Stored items
----

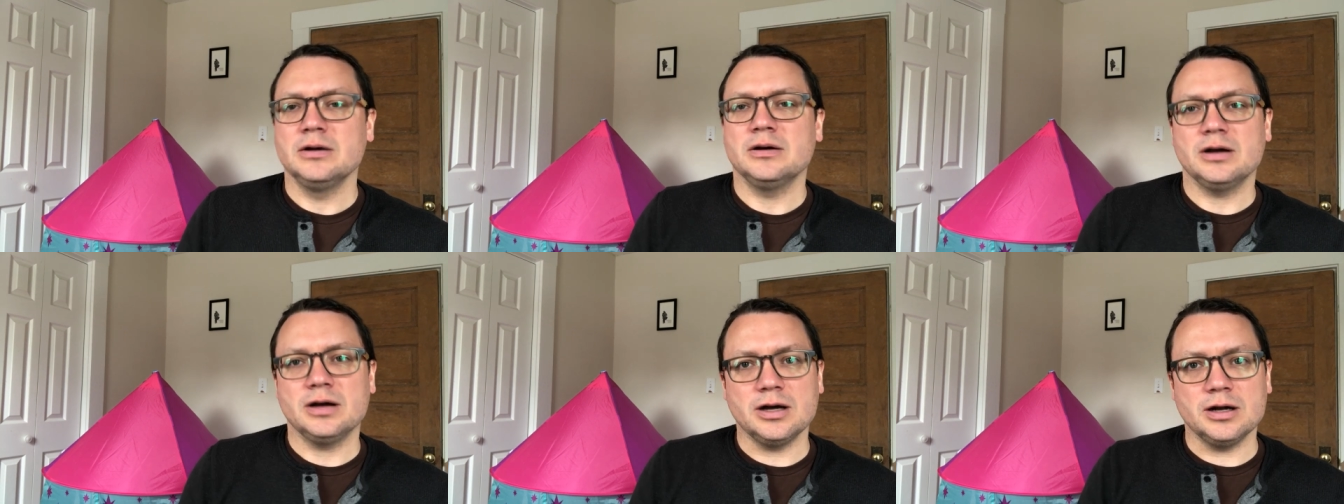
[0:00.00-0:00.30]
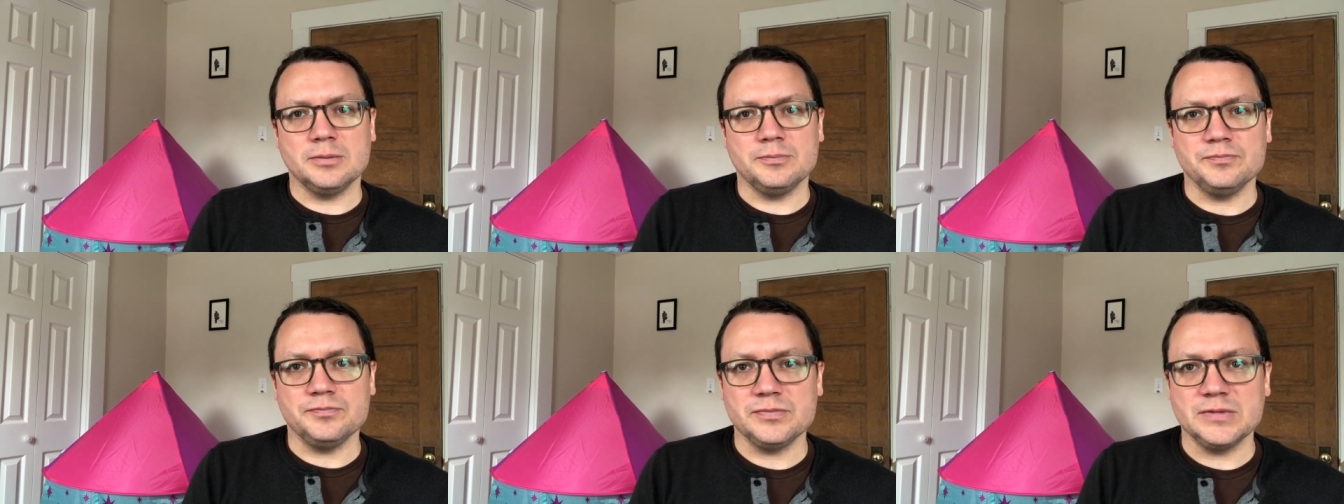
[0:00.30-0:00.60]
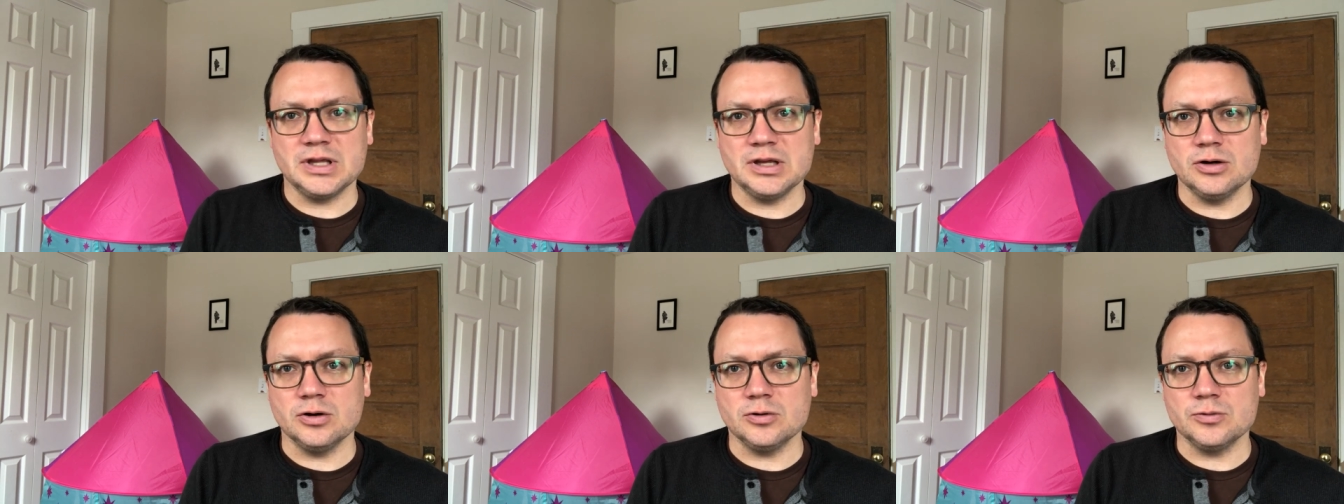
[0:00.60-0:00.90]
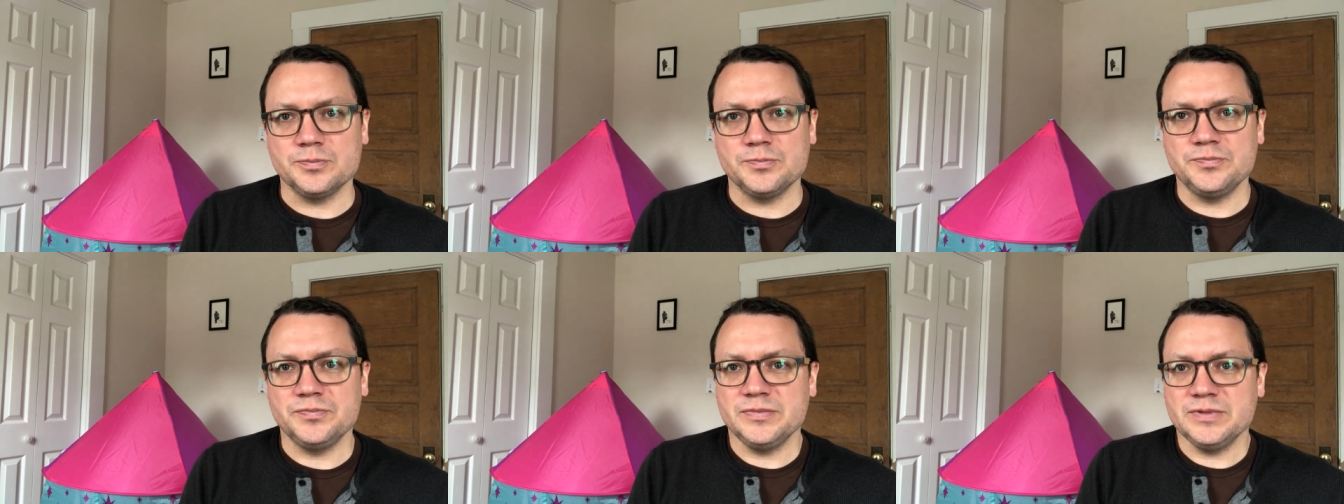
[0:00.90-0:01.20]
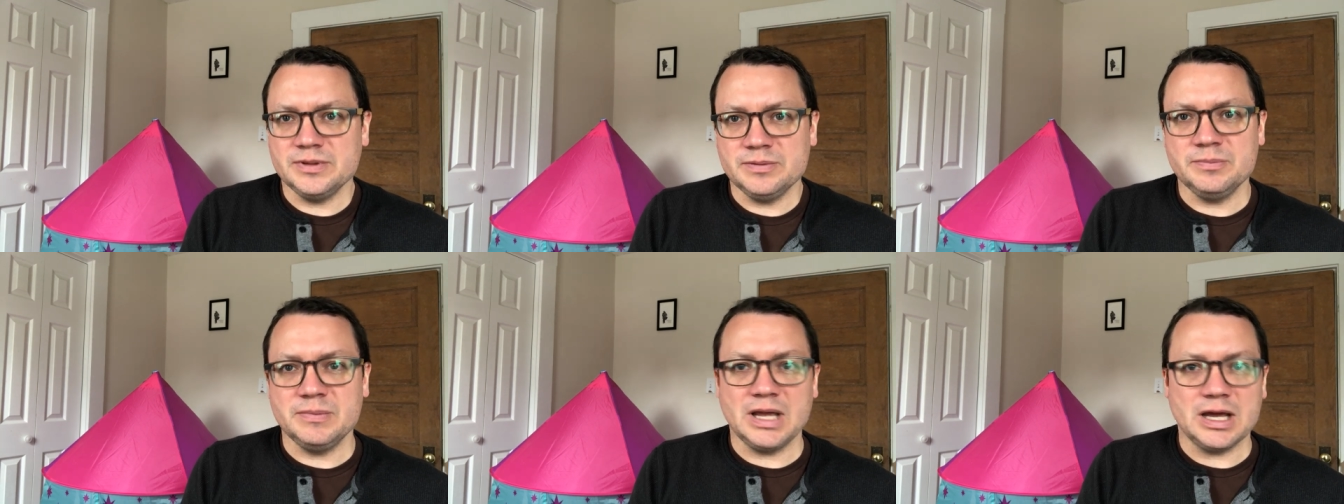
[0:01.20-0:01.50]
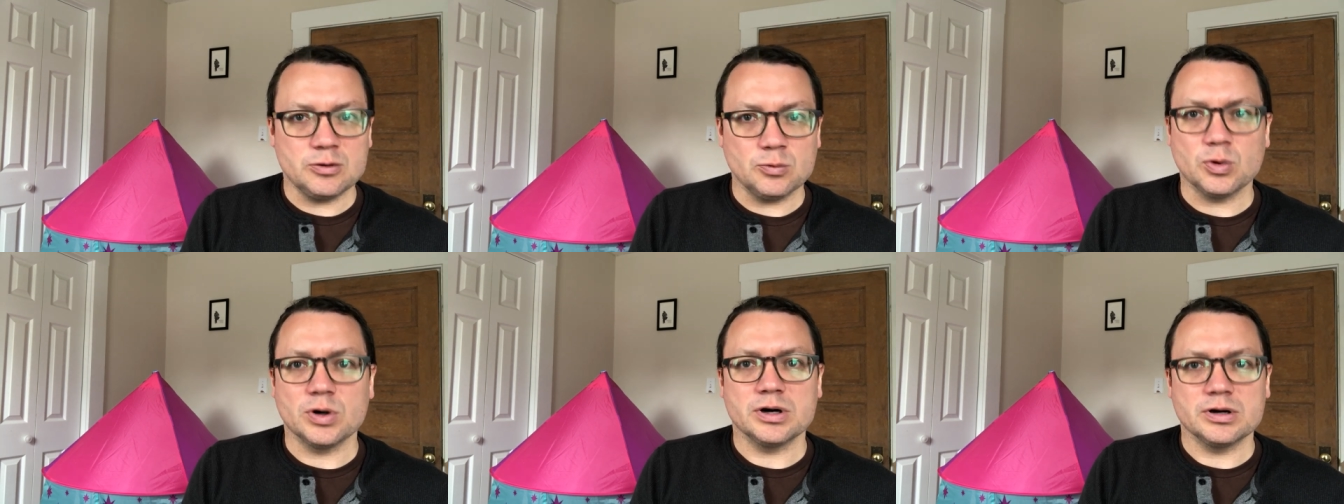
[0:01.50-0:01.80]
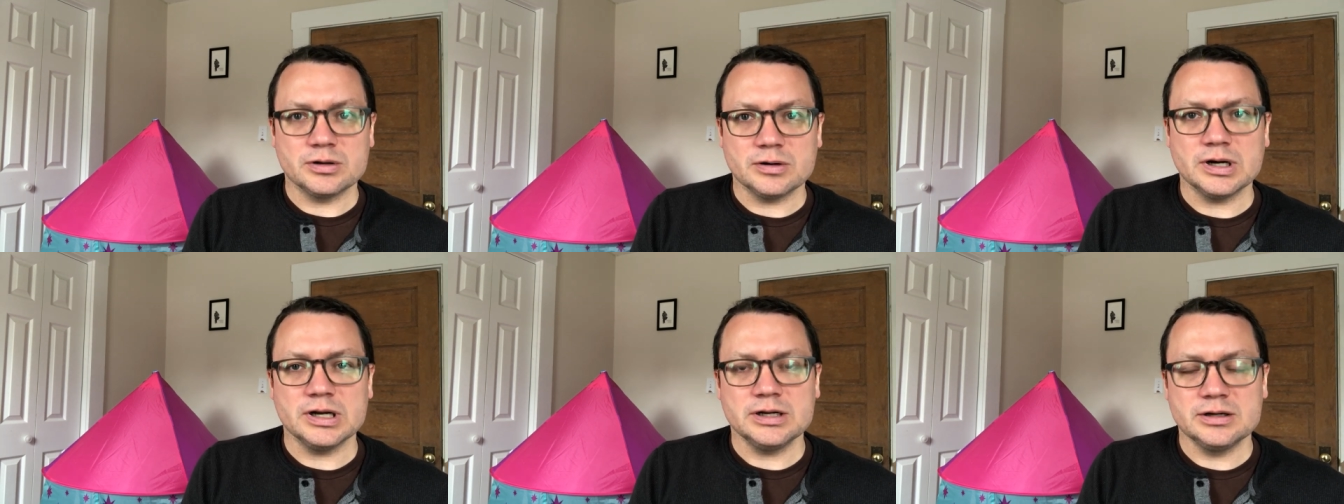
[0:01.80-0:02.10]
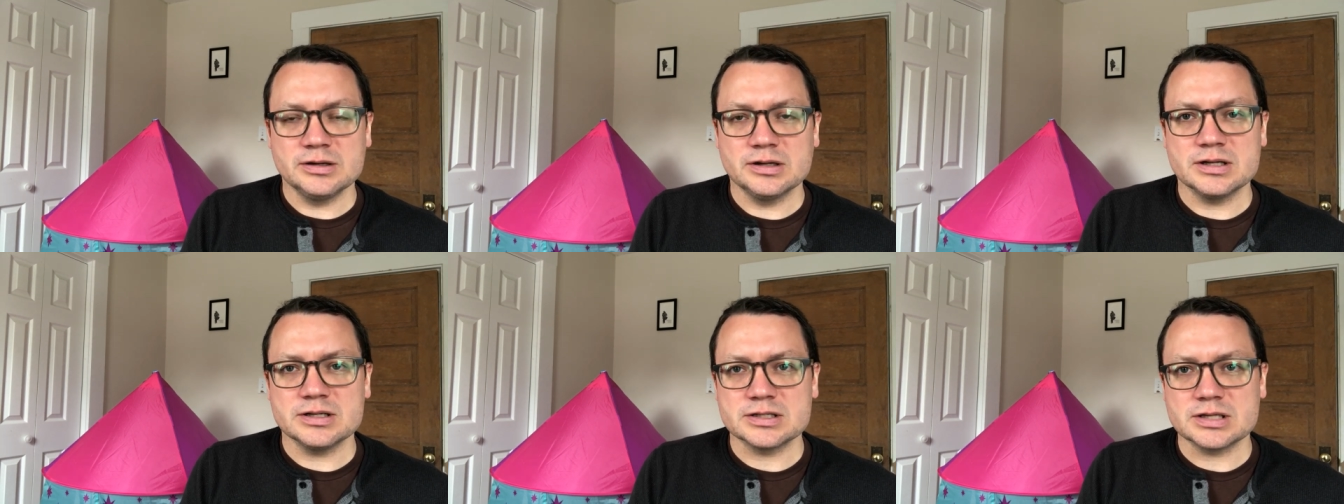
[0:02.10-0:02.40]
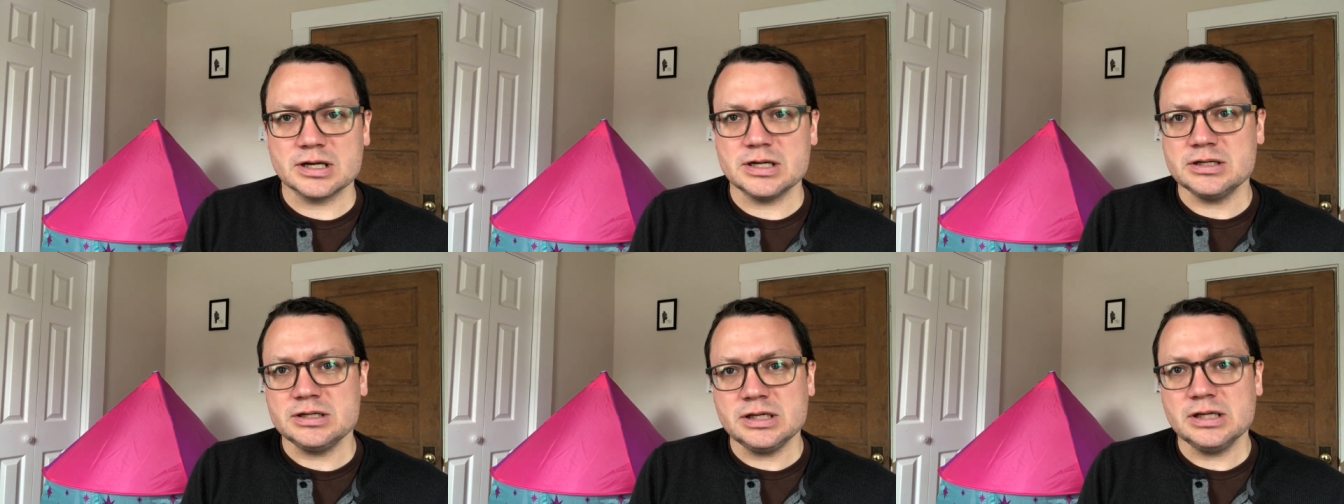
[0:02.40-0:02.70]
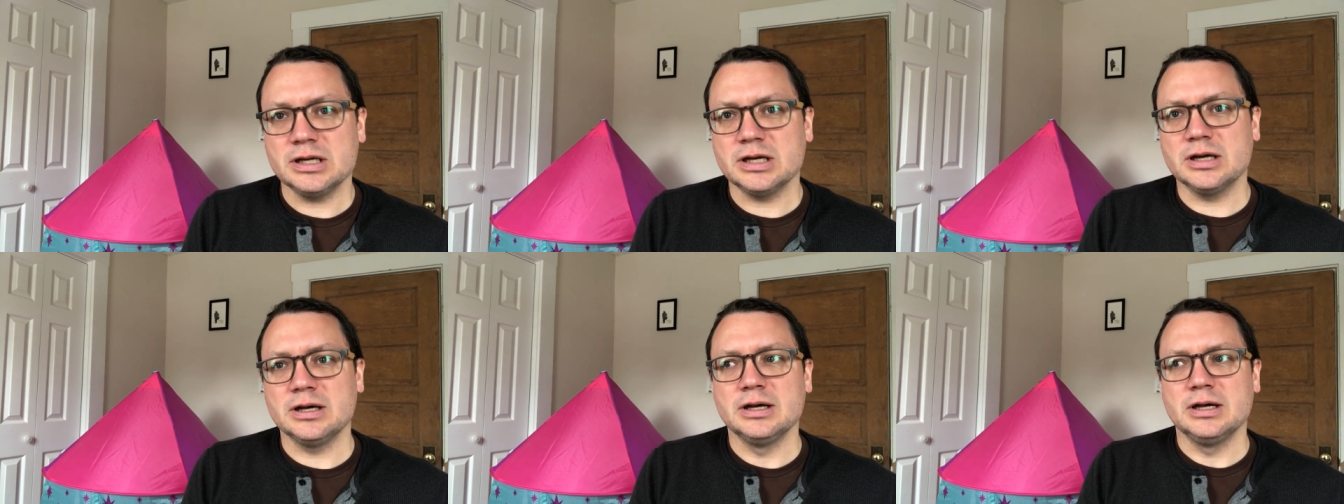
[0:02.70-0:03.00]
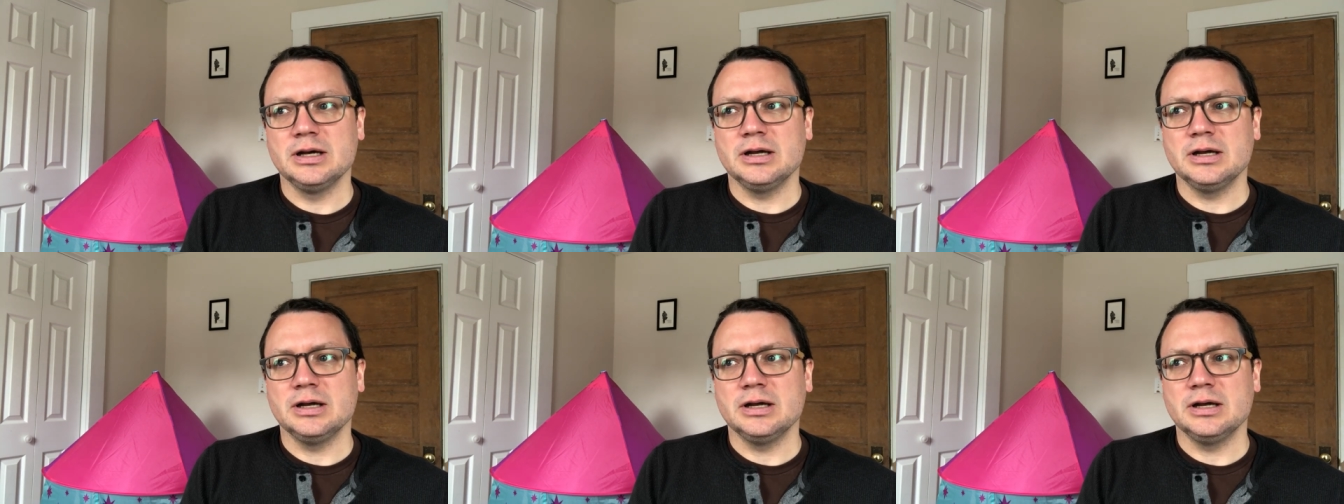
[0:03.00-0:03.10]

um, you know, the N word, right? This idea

----

WORK INSTRUCTIONS: Please set down the lines above word for word and leave out the pictures.

RESPONSE BELOW:
[0:00.00-0:00.30]
[0:00.30-0:00.60]
[0:00.60-0:00.90]
[0:00.90-0:01.20]
[0:01.20-0:01.50]
[0:01.50-0:01.80]
[0:01.80-0:02.10]
[0:02.10-0:02.40]
[0:02.40-0:02.70]
[0:02.70-0:03.00]
[0:03.00-0:03.10]

um, you know, the N word, right? This idea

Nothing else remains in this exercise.